Preferably, a first guide wheel 115 and a second guide wheel 116 may be further disposed, where the first guide wheel 115 and the second guide wheel 116 are rotatably installed on the front surface of the Y-axis translational sliding seat 101 along the extending direction of the first synchronous belt 104, and the rotation directions of the first guide wheel 115 and the second guide wheel 116 are parallel to the whole life direction of the first synchronous belt 104, so that the first guide wheel 115 and the second guide wheel 116 can contact with the first synchronous belt 104, and thus change the extending direction of the first synchronous belt 104, thereby increasing the wrap angle of the first synchronous belt 104 and the first synchronous belt pulley 105, improving the running stability, preventing slipping, and in specific implementation, adjusting the positions of the first guide wheel 115 and the second guide wheel 116 according to actual requirements, thereby achieving the purpose of optimizing the position of the first synchronous belt 104 to make the running more stable,

in a specific implementation, the first belt pulley 111 is rotatably installed at the top of the first section 108 of the servo arm, the second belt pulley 112 is rotatably installed at the bottom of the first section 108 of the servo arm, the belt 110 is sleeved on the first belt pulley 111 and the second belt pulley 112, a section of the belt 110 is located at one side of the first section 108 of the servo arm, the first belt fixing seat 113 is installed on the front surface of the Y-axis translation sliding seat 101 and is located at one side of the first section 108 of the servo arm, the first belt fixing seat 113 is fixedly connected with one section of the belt 110, at this time, the other section of the belt 110 is located at one side of the second section 109 of the servo arm, the second belt fixing seat 114 is fixedly connected with one section of the second section 109 of the belt 110, when the first section 108 of the servo arm is driven to rise by the Z-axis lifting driving device 103, the first belt pulley 111 moves upwards, at this time, the second belt fixing seat 114 is lifted upwards, thereby driving the second section 109 of the servo arm is driven by the Z-axis lifting device, at this time, the second belt fixing seat 114 is pulled downwards, the second section 109 is driven by the second belt fixing seat 110 is driven downwards, and the first section 109 is driven downwards, thereby the second section 109 is driven downwards, and the second section 110 is driven downwards, and the distance is driven downwards.

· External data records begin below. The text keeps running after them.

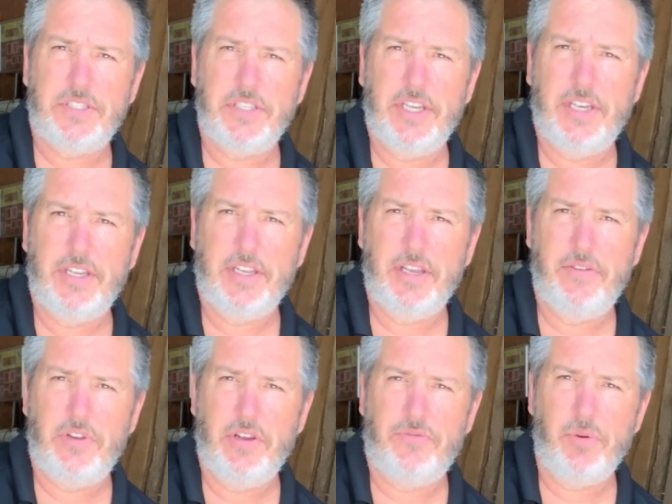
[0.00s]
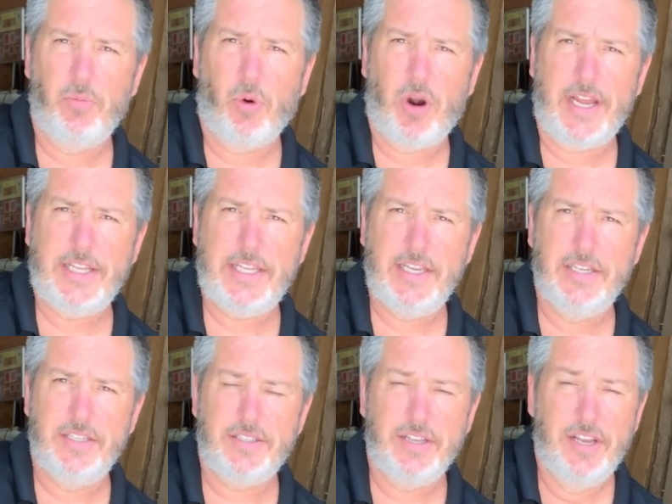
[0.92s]
and gave you a few more
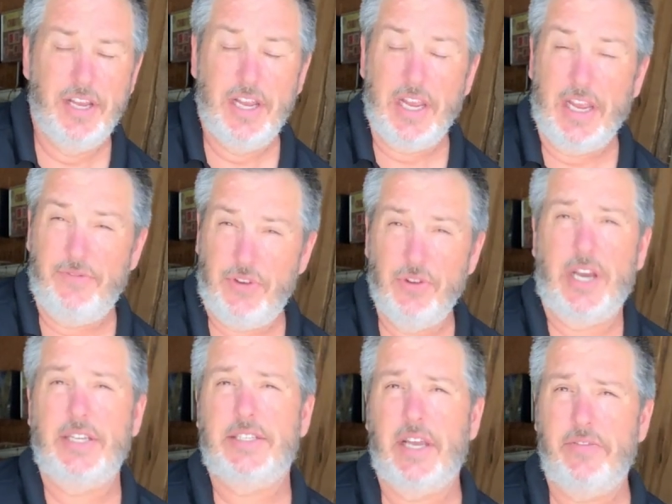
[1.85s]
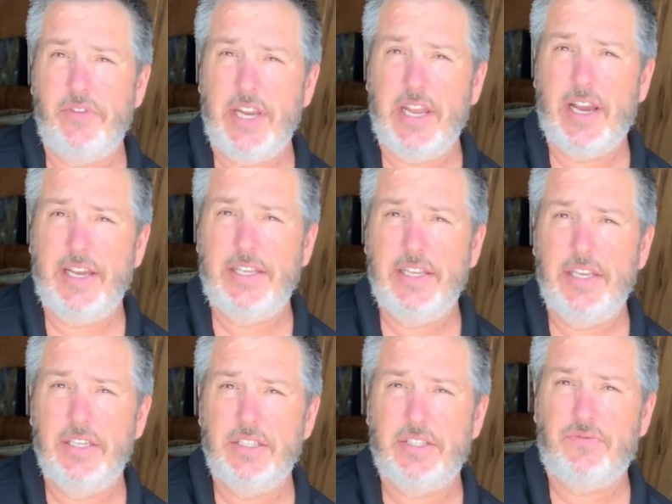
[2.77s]
ideas. If you guys have any
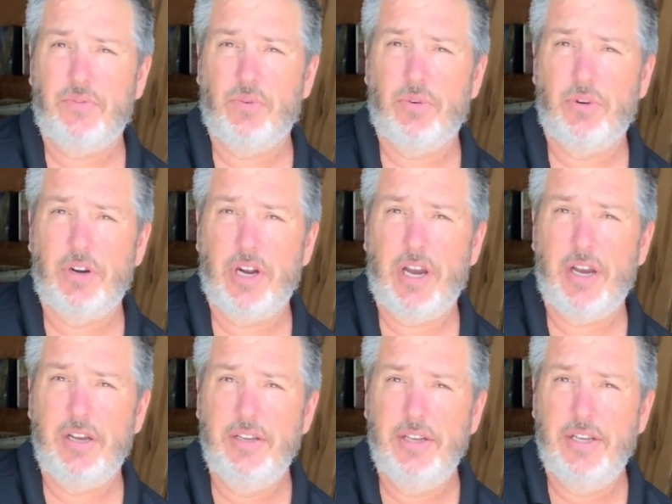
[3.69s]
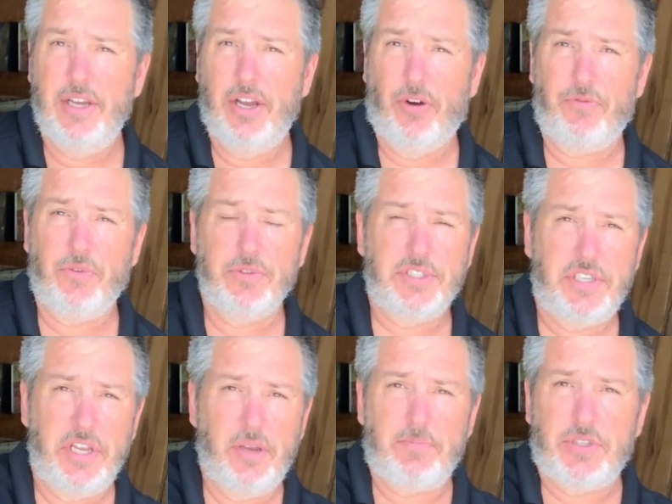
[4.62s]
ideas for helpful
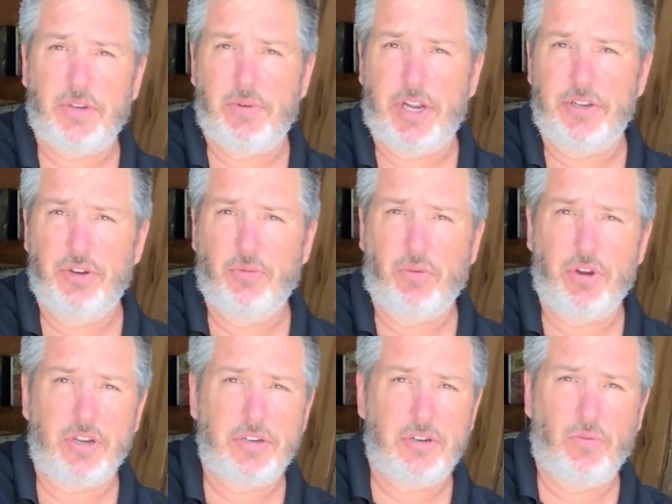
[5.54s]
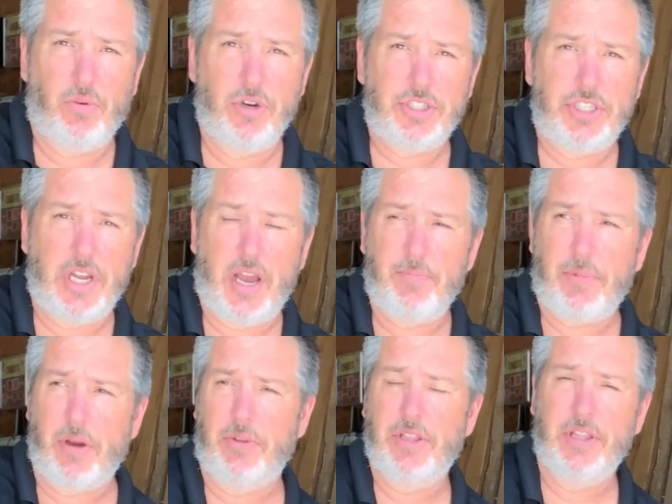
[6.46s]
tips around your workshop,
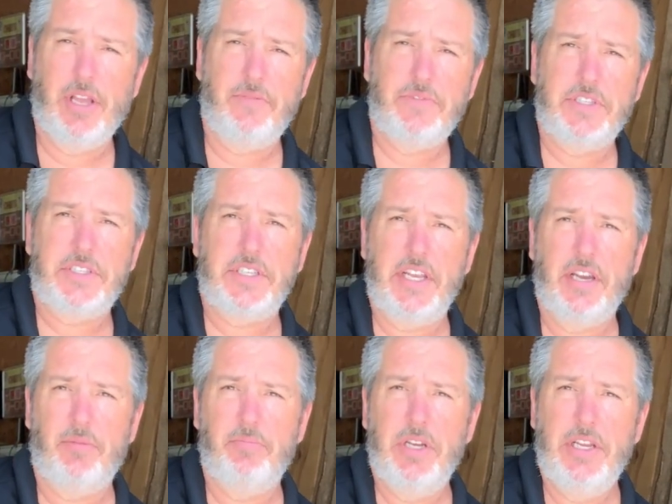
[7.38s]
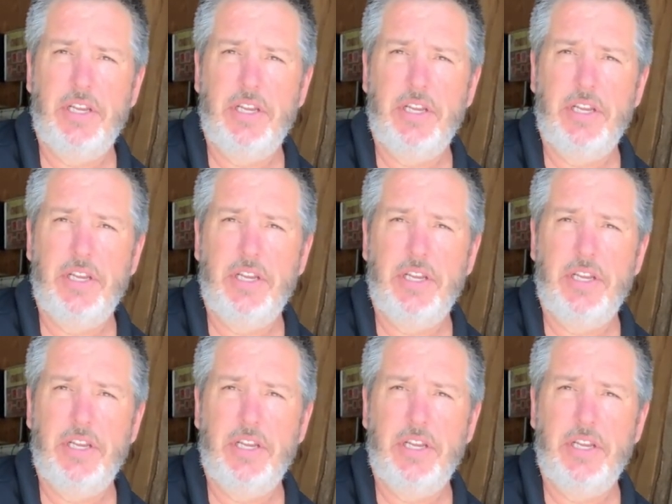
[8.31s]
I would love to see them.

As shown in fig. 4 and 5, the X-axis translation mechanism 3 includes an X-axis translation slide rail 31, an X-axis translation slide carriage 32, an X-axis translation driving device 33, a second synchronous belt 34, a second synchronous pulley 35, a third synchronous belt fixing seat 36 and a fourth synchronous belt fixing seat 37, the X-axis translation slide rail 31 is arranged extending along the X-axis direction, the X-axis translation slide carriage 32 is translatably mounted on the X-axis translation slide rail 31, one end of the Y-axis translation slide rail 2 is mounted on the X-axis translation slide carriage 32, the X-axis translation driving device 33 is horizontally mounted on the top of the X-axis translation slide carriage 32, a second synchronous pulley 35 is mounted on the output part of the X-axis translation driving device 33, one end of the second synchronous belt 34 is fixedly mounted on one end of the X-axis translation slide rail 31 through the third synchronous belt fixing seat 36, the other end of the second synchronous belt 34 is mounted on the other end of the X-axis translation slide rail 31 through the fourth synchronous belt fixing seat 37, the second synchronous belt 34 and the second synchronous pulley 35 are engaged to realize transmission, so that the X-axis translation driving device 33 can drive the X-axis translation slide rail 32 through rotating the second synchronous pulley 35,

preferably, a third guide wheel 38 and a fourth guide wheel 39 may be further disposed, a through hole for the second synchronous belt 34 to pass through is formed on the X-axis translation sliding seat 32, the third guide wheel 38 and the fourth guide wheel 39 are rotatably installed on two sides of the through hole along the extending direction of the second synchronous belt 34, and the rotation directions of the third guide wheel 38 and the fourth guide wheel 39 are parallel to the extending direction of the second synchronous belt 34, so that the third guide wheel 38 and the fourth guide wheel 39 can contact with the second synchronous belt 34, and the extending direction of the second synchronous belt 34 is changed, thereby increasing the wrap angles of the first synchronous belt 104 and the second synchronous belt 34, improving the running stability and preventing slipping.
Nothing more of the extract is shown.